Falling Through The Cracks: Results from the 2019 Hepatitis C In America Survey
Hepatitis C affects over 70 million people worldwide, and approximately 3.5 million Americans. Untreated, the consequences of hepatitis C can be significant, but, fortunately, there is a cure.
Unlike harsh older treatments, today’s treatments are highly effective, have fewer sides effects, and can be completed in just a few months. In fact, many new treatments have cure rates between 95 and 99%.
So, if we know that today’s hep C treatments work, why are millions of people still living with hepatitis C? Why are thousands of patients falling through the cracks?
There are many barriers to treatment
Even though hepatitis C is highly curable, many patients are unable to start treatment. In fact, 52% have never been treated for their hep C. Of this group, 1 in 3 say that cost is the leading barrier to treatment.
Just as the high cost of hepatitis C treatment prevents many from getting cured, hepatitis C also places a significant burden on patients who are economically disadvantaged. When asked their household income, 75% of non-cured patients reported less than $30,000 dollars per year. In fact, compared to cured patients, non-cured patients were significantly more likely to fall into this lower-income group. While anyone can be diagnosed with hepatitis C, for those facing financial hardship, the impacts can be devastating.
Patients with a household income below $55,000 were also more likely to be diagnosed with fatty liver disease, muscle & skeletal disorders, or chronic pain.
When it comes to treatment, access is unequal – and unfair.
Sadly, hepatitis C is widely-stigmatized, with many people being unfairly blamed or judged for having hep C. Unfortunately, this stigma can also affect who is and who is not given treatment for hep C, and highly stigmatized groups suffer the most.
It’s physical… and emotional
Whether or not a person has access to treatment, hepatitis C doesn’t just hurt the liver. For many, hep C can impact many aspects of quality of life.

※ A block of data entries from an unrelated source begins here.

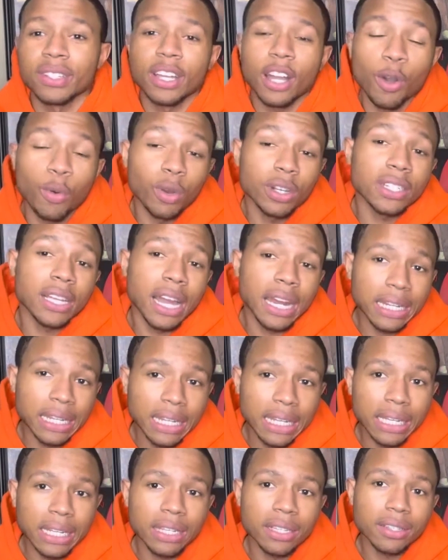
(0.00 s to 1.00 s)
I wish I
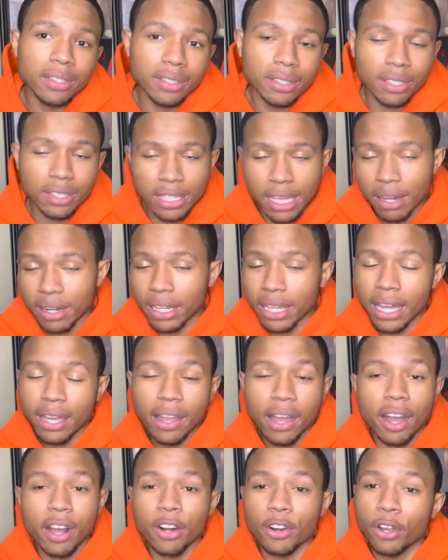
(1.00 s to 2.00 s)
did, because I would have got
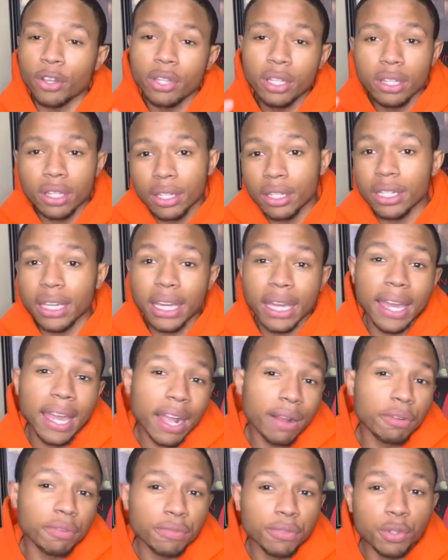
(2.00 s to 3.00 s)
y'all an early look and
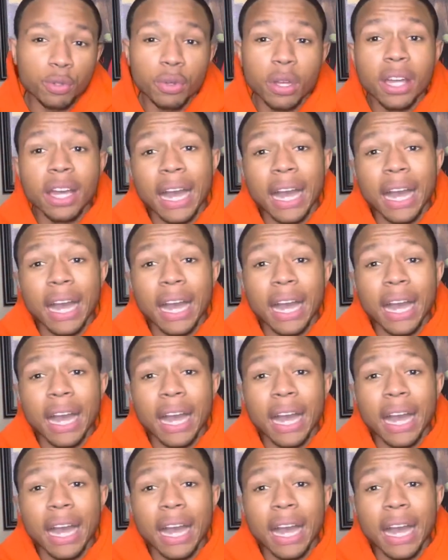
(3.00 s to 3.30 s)
hand review.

For example, more than half of all patients worry about the long-term symptoms and effects of hep C, as well as lasting liver damage. Similarly, 40% of patients shared that their self-esteem has gone down since their diagnosis.

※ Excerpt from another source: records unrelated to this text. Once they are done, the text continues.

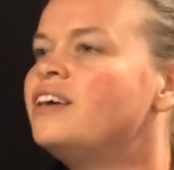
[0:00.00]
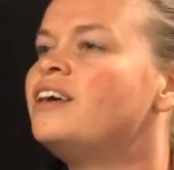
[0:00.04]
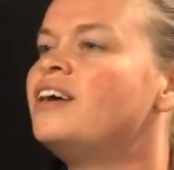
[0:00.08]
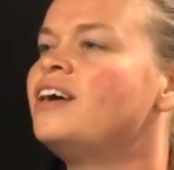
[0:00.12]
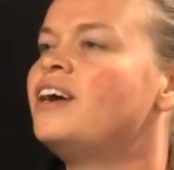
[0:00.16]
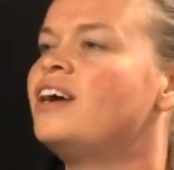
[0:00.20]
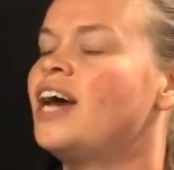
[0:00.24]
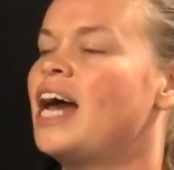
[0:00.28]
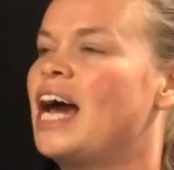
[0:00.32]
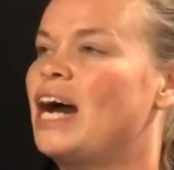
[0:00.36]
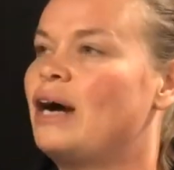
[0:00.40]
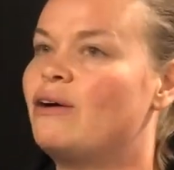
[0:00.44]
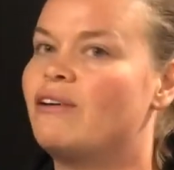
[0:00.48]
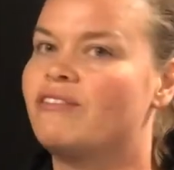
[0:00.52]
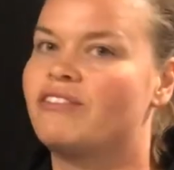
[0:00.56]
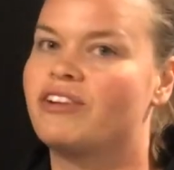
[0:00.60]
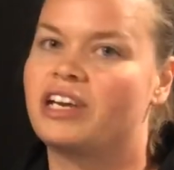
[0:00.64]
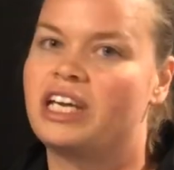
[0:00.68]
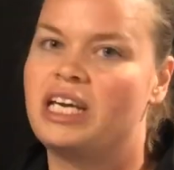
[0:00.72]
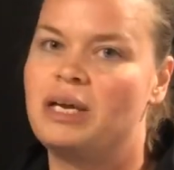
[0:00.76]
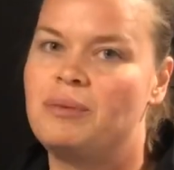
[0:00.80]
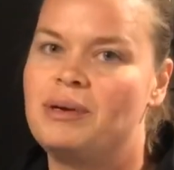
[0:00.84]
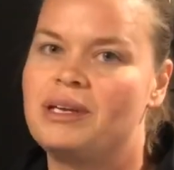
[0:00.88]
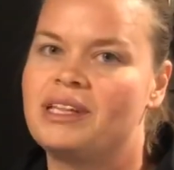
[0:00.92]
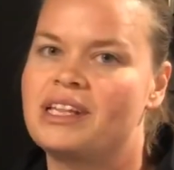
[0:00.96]
However,
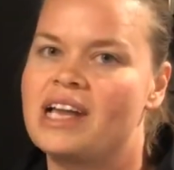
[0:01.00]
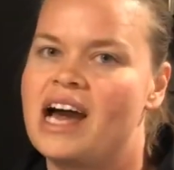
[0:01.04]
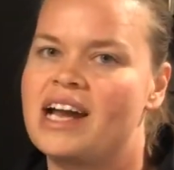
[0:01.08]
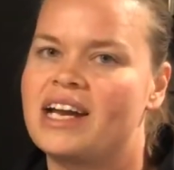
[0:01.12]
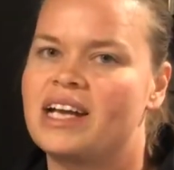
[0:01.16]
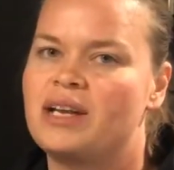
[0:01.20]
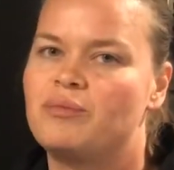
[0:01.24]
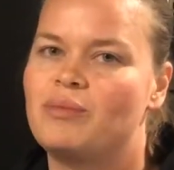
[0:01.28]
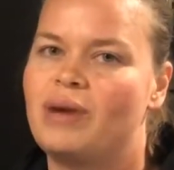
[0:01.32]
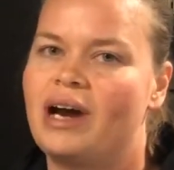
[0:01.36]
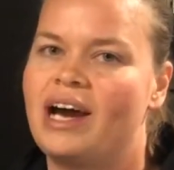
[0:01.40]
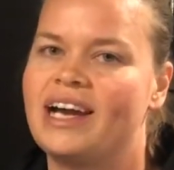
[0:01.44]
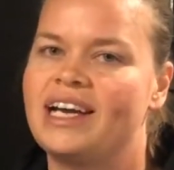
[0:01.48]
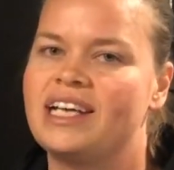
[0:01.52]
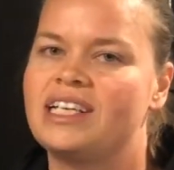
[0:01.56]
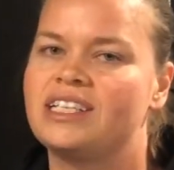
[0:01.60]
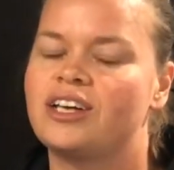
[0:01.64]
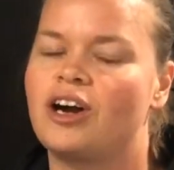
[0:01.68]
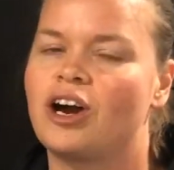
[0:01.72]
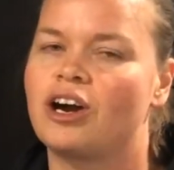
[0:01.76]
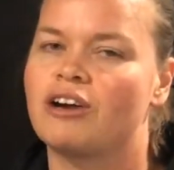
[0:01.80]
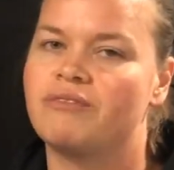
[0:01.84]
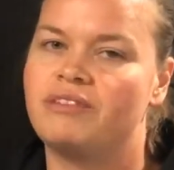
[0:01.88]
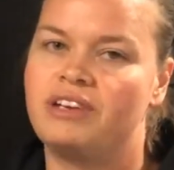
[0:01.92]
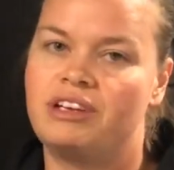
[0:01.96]
keeping that in mind,
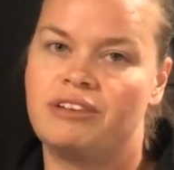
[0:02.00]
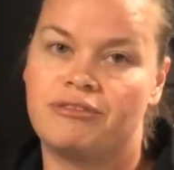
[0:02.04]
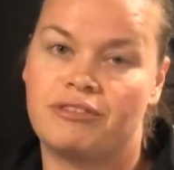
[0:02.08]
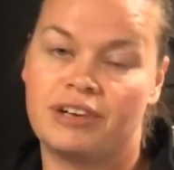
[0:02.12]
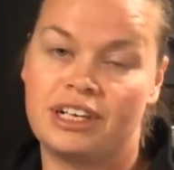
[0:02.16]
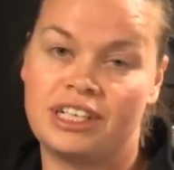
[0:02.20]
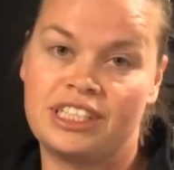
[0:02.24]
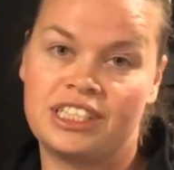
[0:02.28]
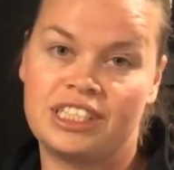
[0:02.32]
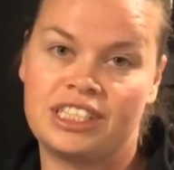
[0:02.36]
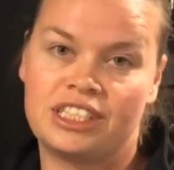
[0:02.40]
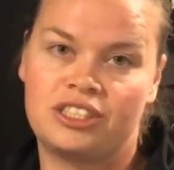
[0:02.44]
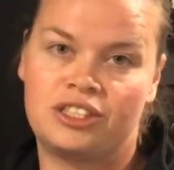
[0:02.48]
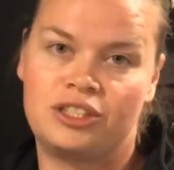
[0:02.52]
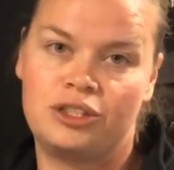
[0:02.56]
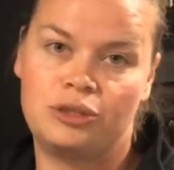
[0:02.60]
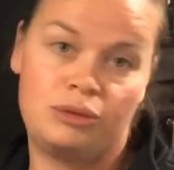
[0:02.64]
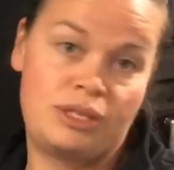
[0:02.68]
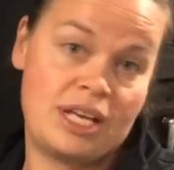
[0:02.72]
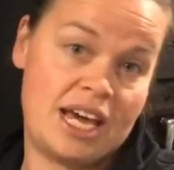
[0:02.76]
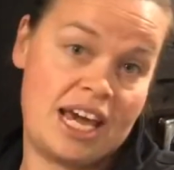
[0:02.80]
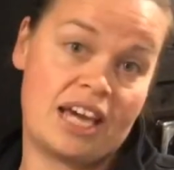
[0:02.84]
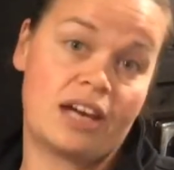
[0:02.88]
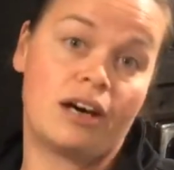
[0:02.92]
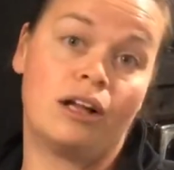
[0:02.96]
RV fridges do
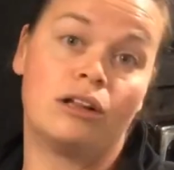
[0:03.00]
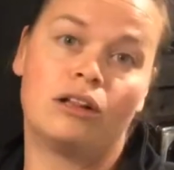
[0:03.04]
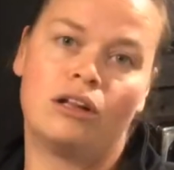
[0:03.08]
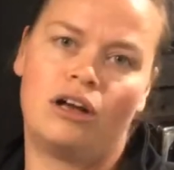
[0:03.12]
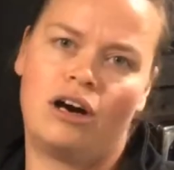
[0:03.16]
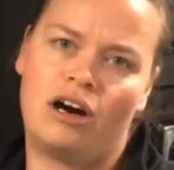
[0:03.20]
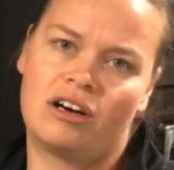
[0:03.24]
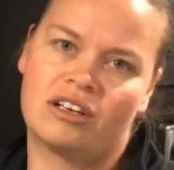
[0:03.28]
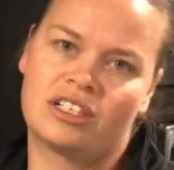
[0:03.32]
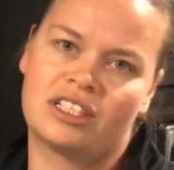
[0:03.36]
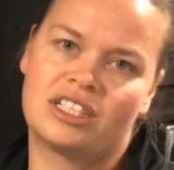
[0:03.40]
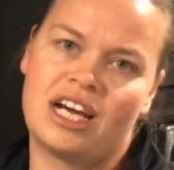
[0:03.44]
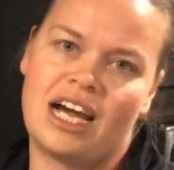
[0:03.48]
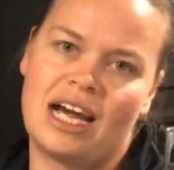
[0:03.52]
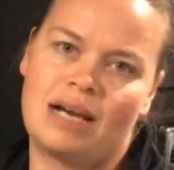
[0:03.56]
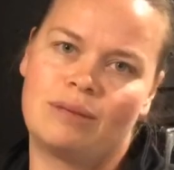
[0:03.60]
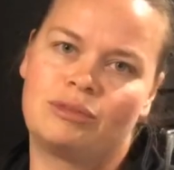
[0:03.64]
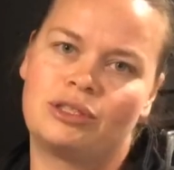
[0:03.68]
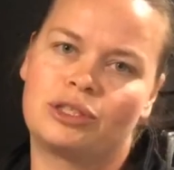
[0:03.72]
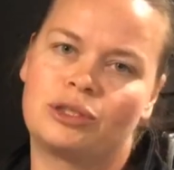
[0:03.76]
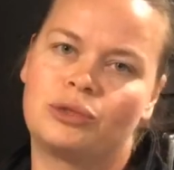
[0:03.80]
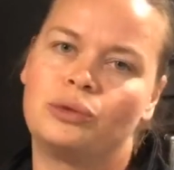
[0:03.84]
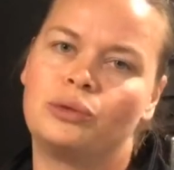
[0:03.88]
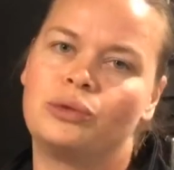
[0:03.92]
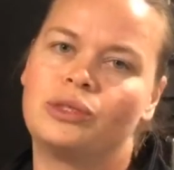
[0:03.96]
take a long time
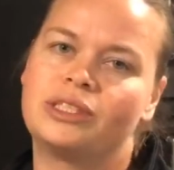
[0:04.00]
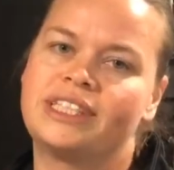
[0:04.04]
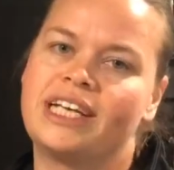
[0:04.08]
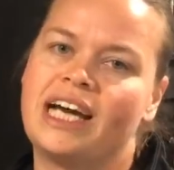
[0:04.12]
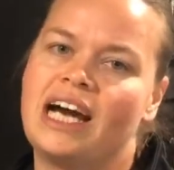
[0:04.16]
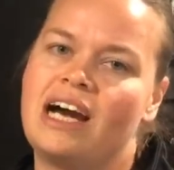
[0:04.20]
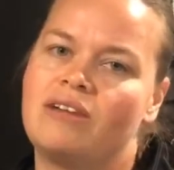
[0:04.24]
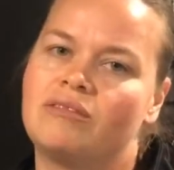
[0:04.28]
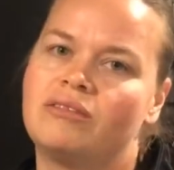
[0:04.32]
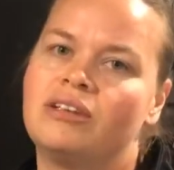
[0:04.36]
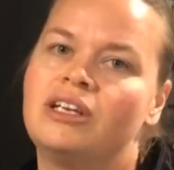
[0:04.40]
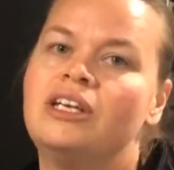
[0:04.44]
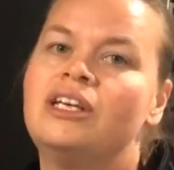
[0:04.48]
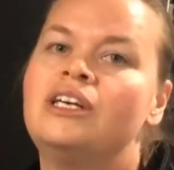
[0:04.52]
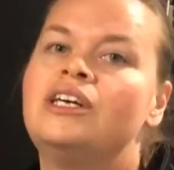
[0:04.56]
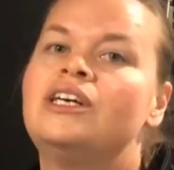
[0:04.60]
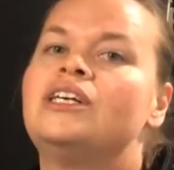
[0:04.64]
to cool down,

Life with hepatitis C can be challenging
Living with hepatitis C can be scary, stressful, and downright lonely. As part of this survey, many community members shared difficult experiences… “People are afraid to be around me”, shared one patient. “Doctors treat me like I’m a walking disease”, said another. Many patients also discussed their treatment struggles, such as “I had hepatitis C for 30 years before I could start treatment” and “Insurance denied my treatment… They said I wasn’t sick enough”.
While everyone’s experiences are different, we respect your experiences, appreciate these challenges, and want you to know that you are not alone.
The Hepatitis C in America 2019 survey was conducted online from May through September of 2019. Of the 482 people who completed the survey, 263 were classified as “Not cured” (still infected with hepatitis C) and 219 were classified as “Cured” (no longer having the infection). Prior to the survey, all respondents had tested positive for hepatitis C infection and had been diagnosed with chronic hepatitis C infection.